Hanukkah Moon illuminates the lesser-told Sephardic Jewish traditions as it focuses on a special evening that a young girl spends with her aunt, who has recently moved from Mexico. They sing the Dreidel Song in English and Spanish, hang a dreidel-shaped pinata, and celebrate the luna nueva (new moon) at Hanukkah in which the faith of women in ancient story is highlighted (Rosh Hodesh). In her “author’s note” and glossary, da Costa provides a brief explanation of the settlement of Jews in Latin America as well as the significance of Hanukkah as the celebration of re-dedication of the Temple in Jerusalem.
My First Kwanzaa is a primer on the seven-day celebration of pan-African cultural pride that is now in its 50th year.
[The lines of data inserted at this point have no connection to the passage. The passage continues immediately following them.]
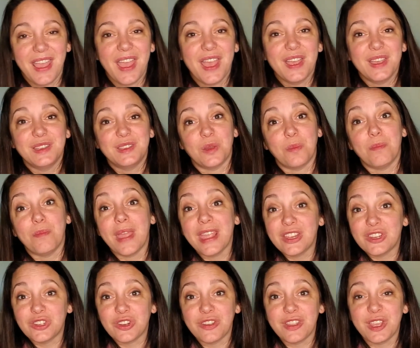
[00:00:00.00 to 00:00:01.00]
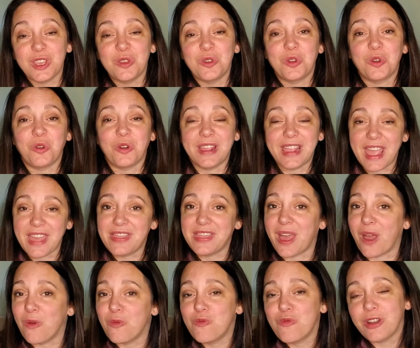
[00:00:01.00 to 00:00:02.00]
So make sure that you create
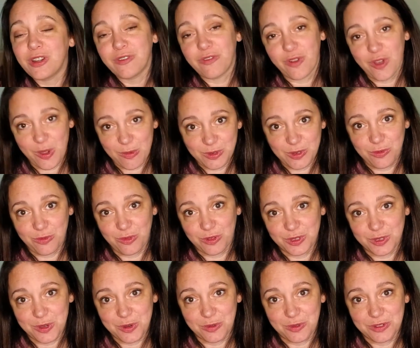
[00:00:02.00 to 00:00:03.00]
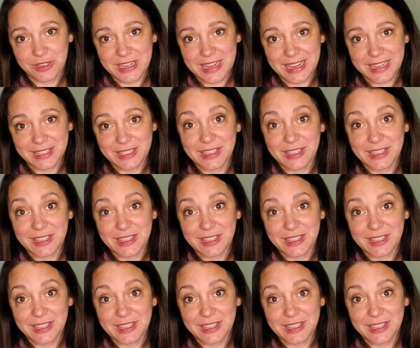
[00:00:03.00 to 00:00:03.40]
that wonderful homeschool routine so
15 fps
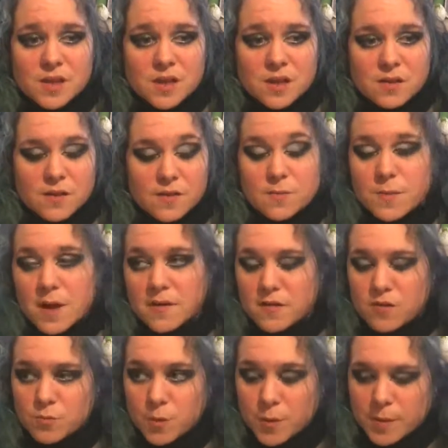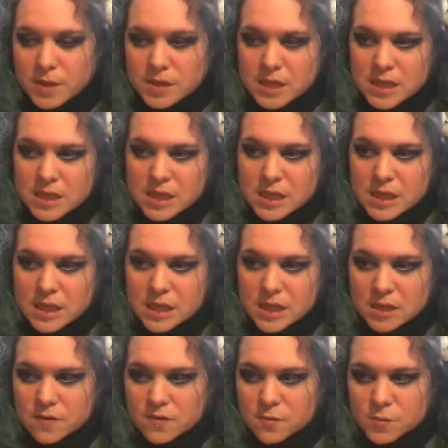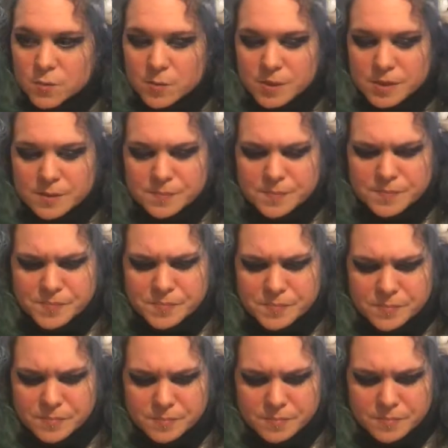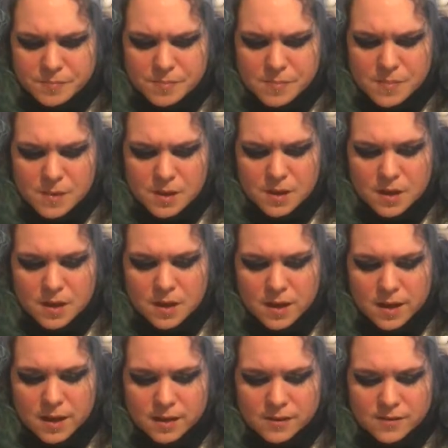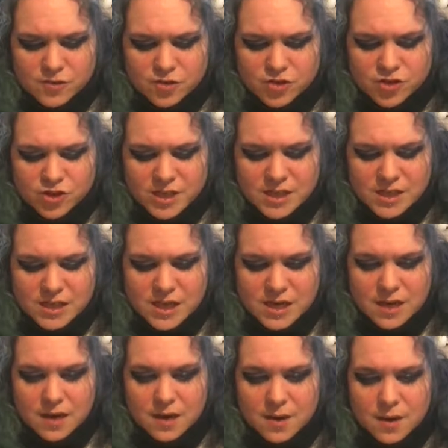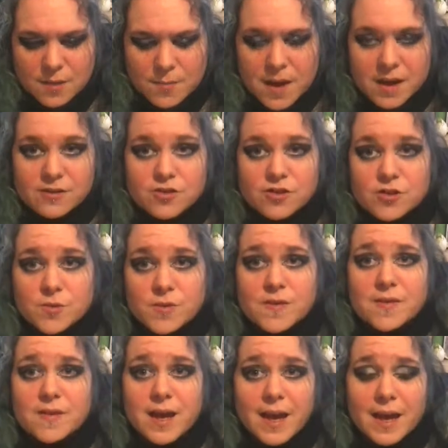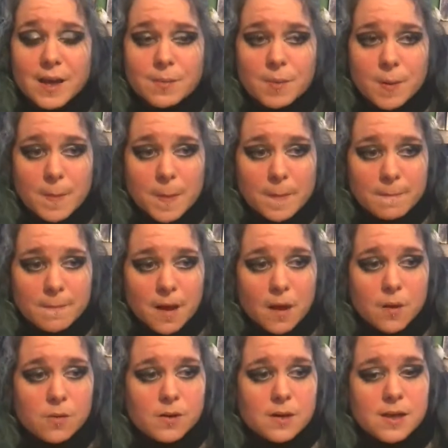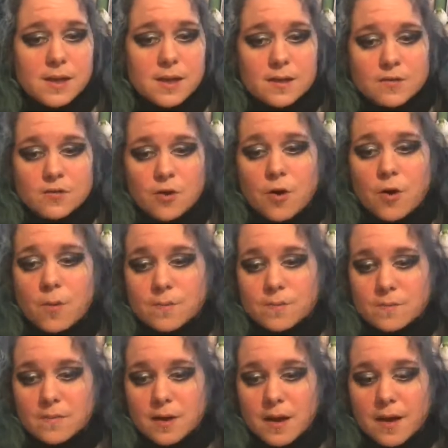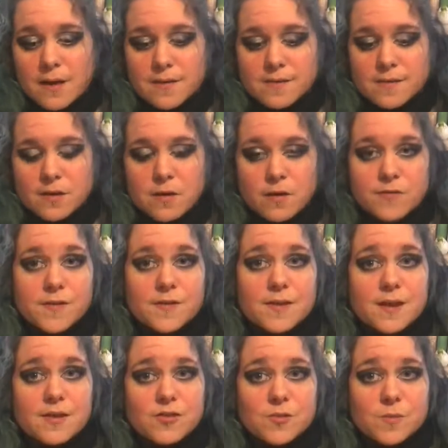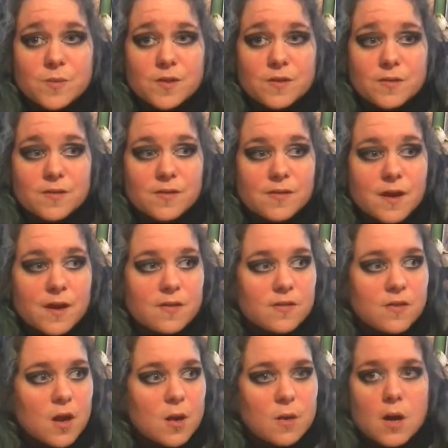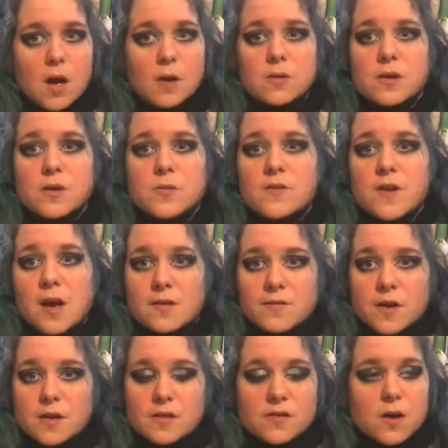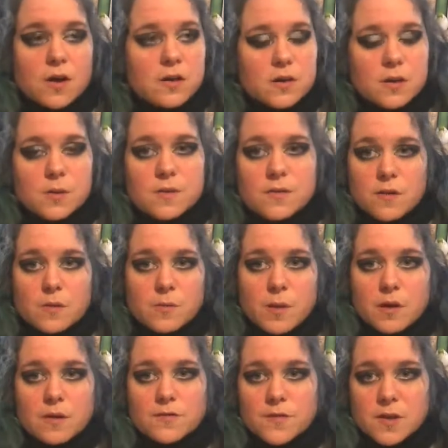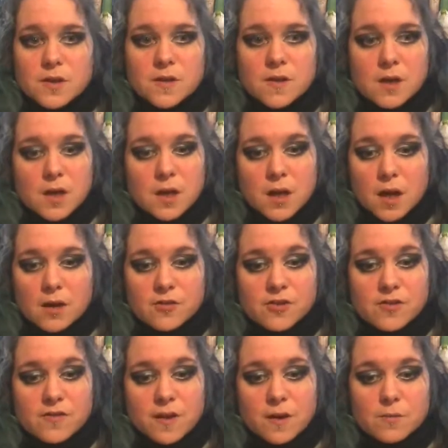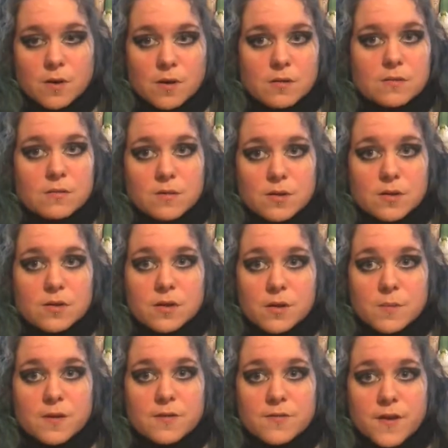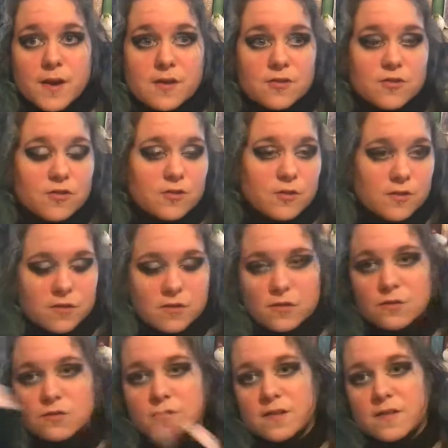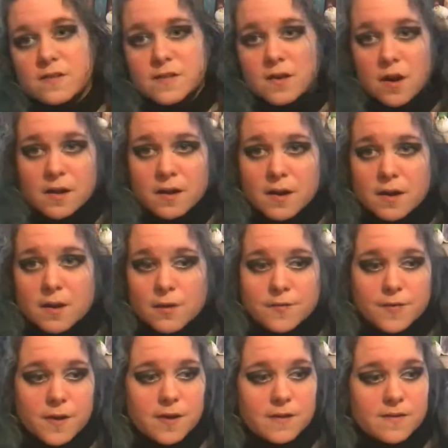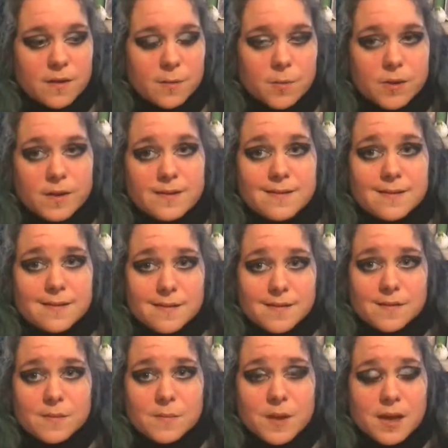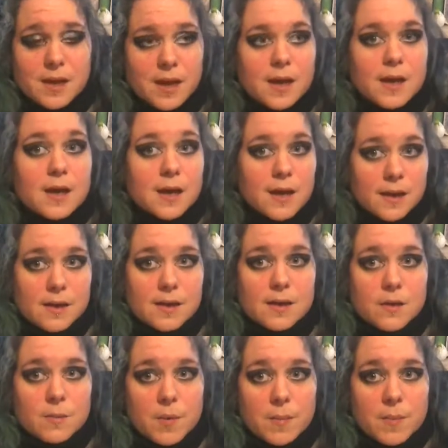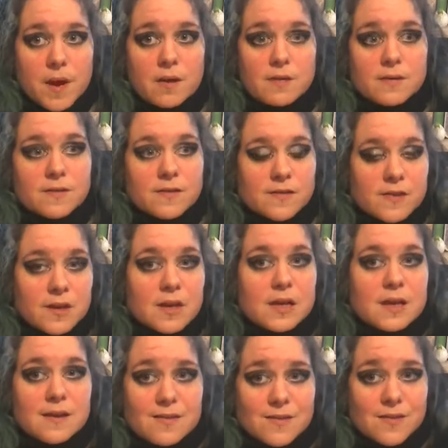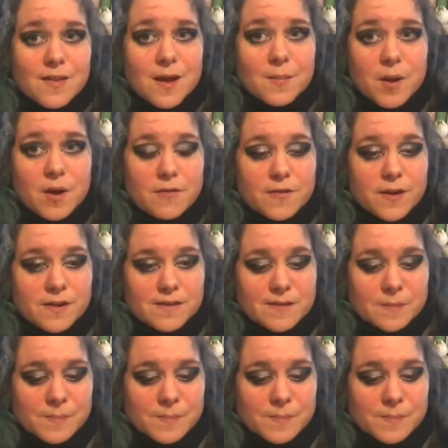It's a woman. And she manages to escape. Only Tom has a conversation with her and says, how can you attack Valentine? You know, he's perfect. And she's like, well, look at my face. She's got this huge red scar down her face. Said, well, he did this to me and he killed my parents. He's not that perfect.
Though it is not a religious alternative to Christmas, Kwanzaa prayers have been written and incorporated into faith-based services.
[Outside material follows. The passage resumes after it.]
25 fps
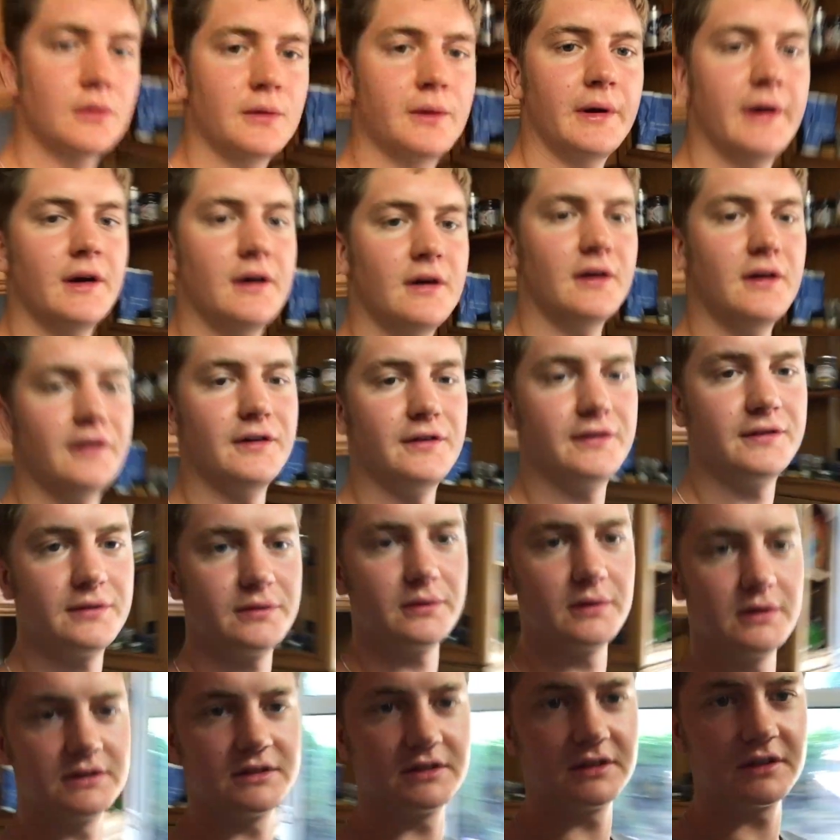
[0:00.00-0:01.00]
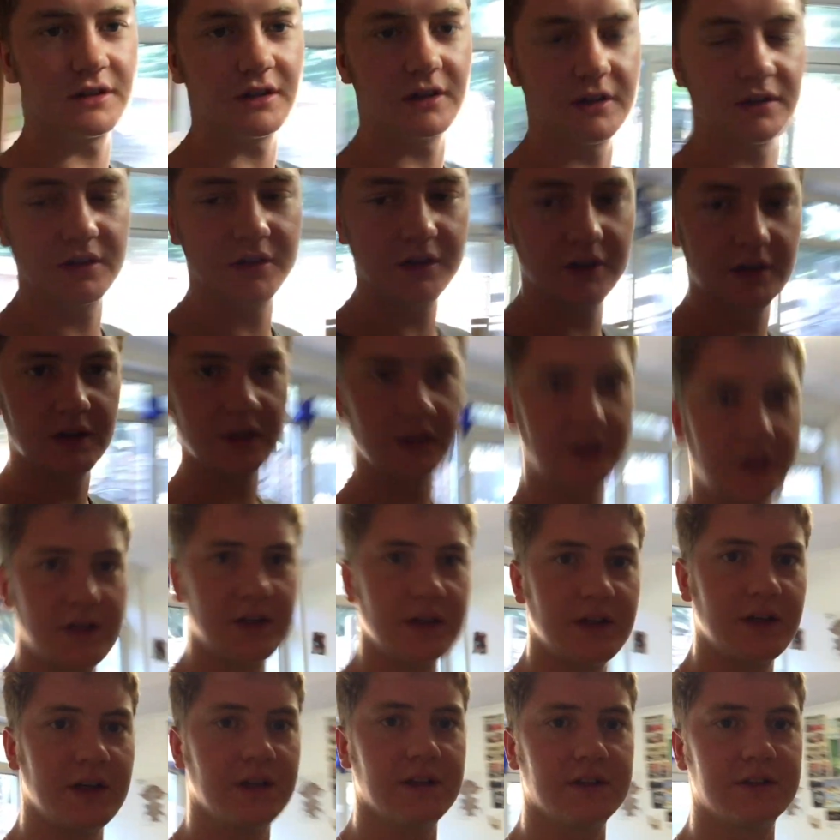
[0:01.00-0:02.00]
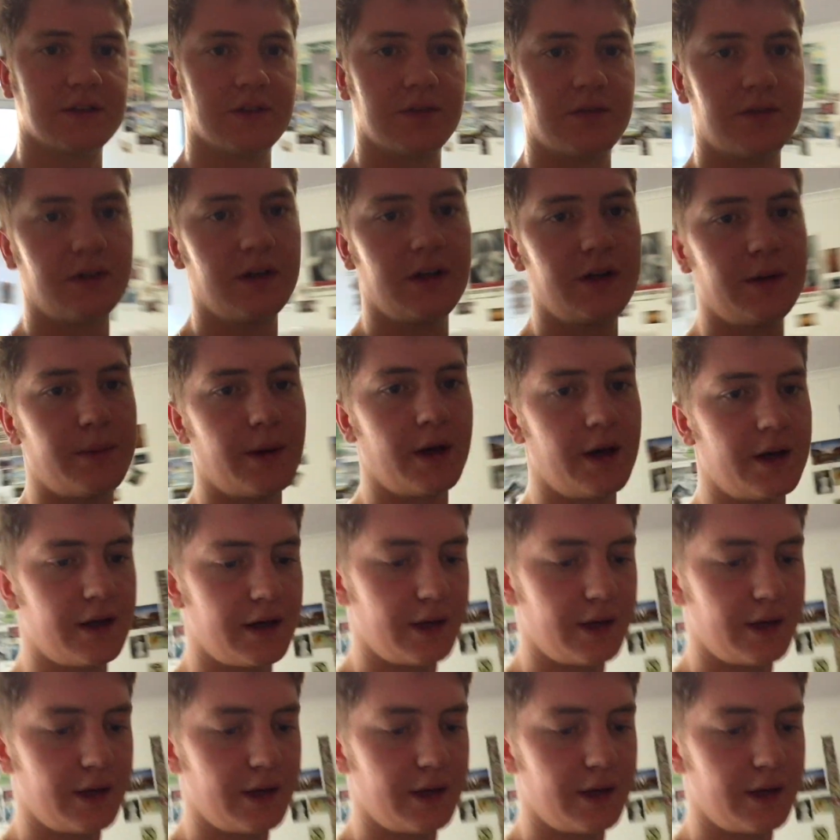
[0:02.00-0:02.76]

the way off once you're done cooking. It's a really bad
Written from the perspective of a little girl who is experiencing the festivities for the first time, Katz illustrates in bright bold splashes the seven principles of Kwanzaa: unity (umoja), self-determination (kujichagulia), collective work and responsibility (ujima), cooperative economics (ujamaa), purpose (nia), creativity (kuumba), and faith (imani). Each concept is presented as a “special idea” matched with activities to honor each day. For example, on the third day, friends and family plant flowers in their neighborhood to demonstrate “working together,” a kid-friendly interpretation of ujima or collective work. (What didn’t quite translate well for me was the depiction of self-determination, wherein little girl asked her mother to braid her hair in a “fancy African way.” This principle could have been simplified as “making choices for ourselves” and the example strengthened by more clearly illustrating that little girl had been given the chance to choose her own hairstyle.) Like da Costa, Katz also includes a pronuniciation key for the corresponding Swahili word and an author’s note that explains the history and purpose of Kwanzaa.
However we ultimately decide to observe the holidays next December, these two books offered ideas that our family can lift up, reimagine, and put into practice all year round.